Despite everything I’ve written, I do not want to approve of animal cruelty nor to contribute to excessive suffering in the exploitation of livestock. I do see moral implications there. Abusive treatment of animals is morally reprehensible. Not directly because of what happens to the animal as a victim but because of what such behaviour makes of the culpable human and his actions. There must be a reason why the Greek word for ”(morally) good” originally also meant ”beautiful.”

[This book] does not tell us that we will become healthier, or enjoy life more, if we cease exploiting animals.

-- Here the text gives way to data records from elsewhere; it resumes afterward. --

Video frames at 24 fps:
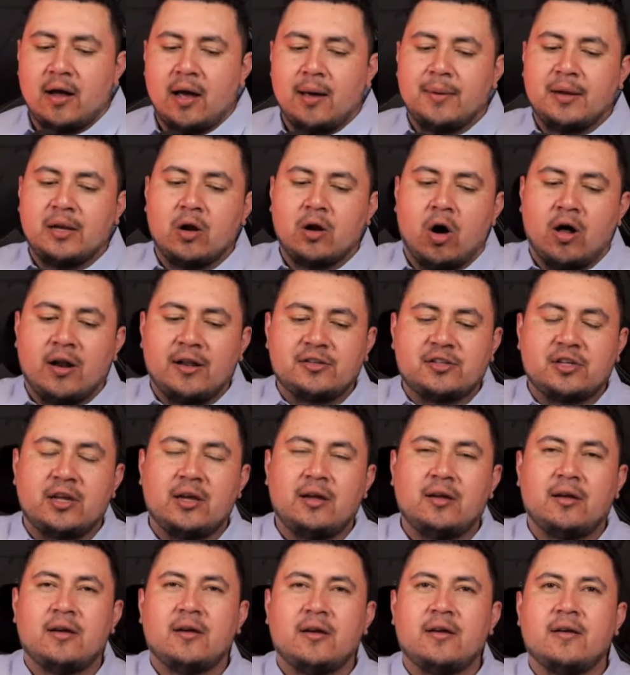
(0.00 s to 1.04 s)
I mean,
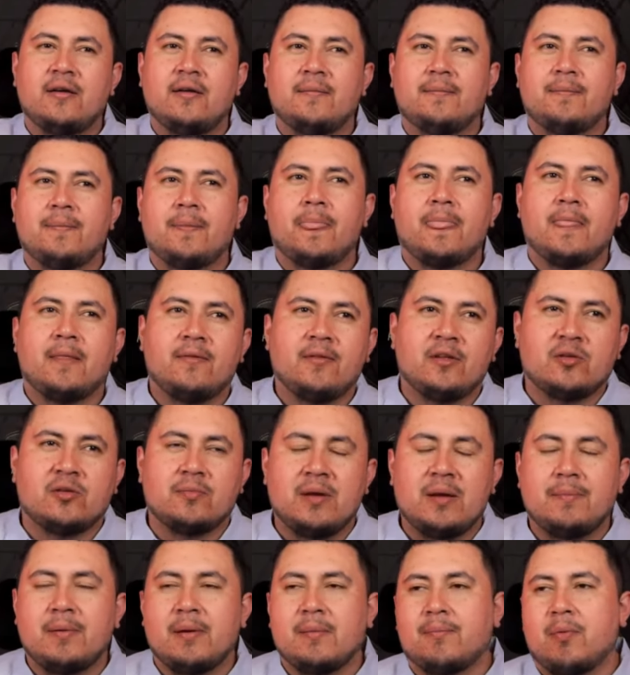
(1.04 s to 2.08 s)
honestly, this is me
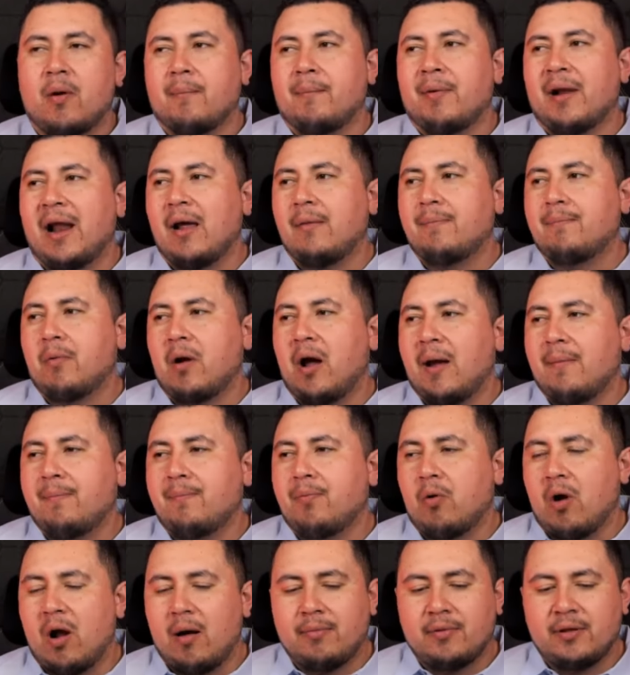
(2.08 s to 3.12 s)
being, but I'd, I'd
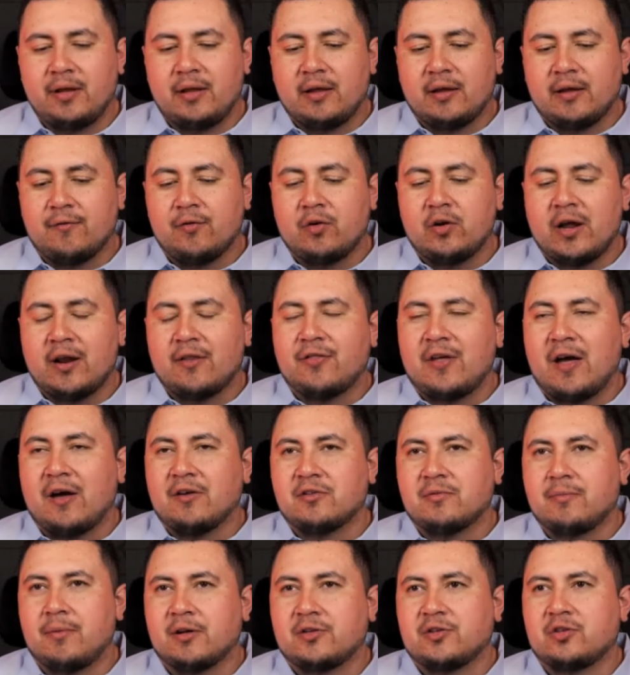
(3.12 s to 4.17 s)
probably, like, if you got a
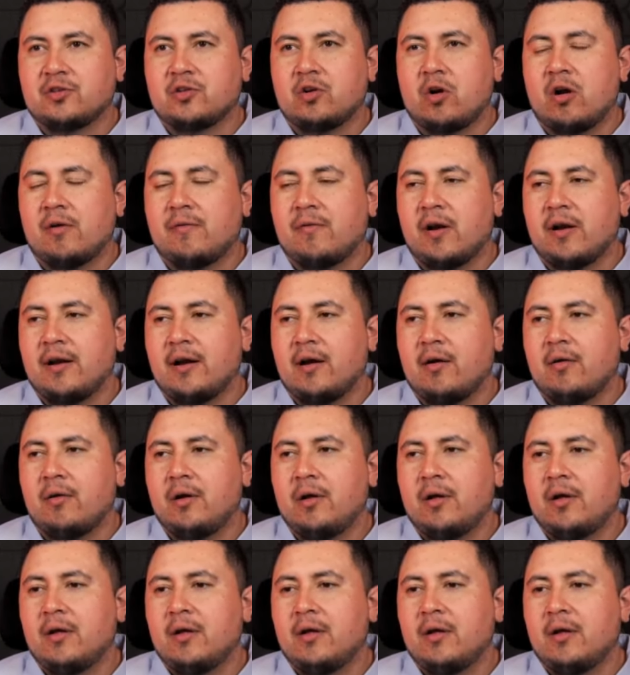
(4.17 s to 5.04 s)
thousand bucks to start off right now,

I would argue that the author does enjoy life more on a diet that leaves him free from feeling guilt over every meal. As he himself writes earlier on:

If we did give the issue serious consideration, if, for instance, we looked closely at the conditions in which animals live in the modern ’factory farms’ that produce our meat, we might be made uncomfortable about ham sandwiches, roast beef, fried chicken, and all those other items in our diet that we prefer not to think of as dead animals.

The pros

Why Vegan? has obviously hit a nerve and provoked me to a ”counter-attack.” This is definitely to the book’s credit—who doesn’t appreciate facing a book with the capability of doing this?

Also, Peter Singer does make a few points that I can agree with:

  • Consumers who purchase meat do have a share in the moral responsibility for the suffering of livestock. They should be aware of the practices and knowingly accept their complicity.
  • Eating meat does have implications for humans’ health and the environment that should be considered.
  • When basing ethics on atheistic philosophy, there’s a case to be made for extending moral principles from humans to animals. Of course, atheistic philosophy also makes all moral principles negotiable and ultimately based on absolutely nothing.

The booklet gave me a deeper understanding of the everyday realities of factory farming. It’s far from pretty.

Also, Singer’s dal recipe is quite good and easy to cook.

Why Vegan? is a good book for a devout leftist who wants a superficial idea of why he/she needs to be vegan, to have something to explain to others, although his/her real motive for adopting veganism is social pressure.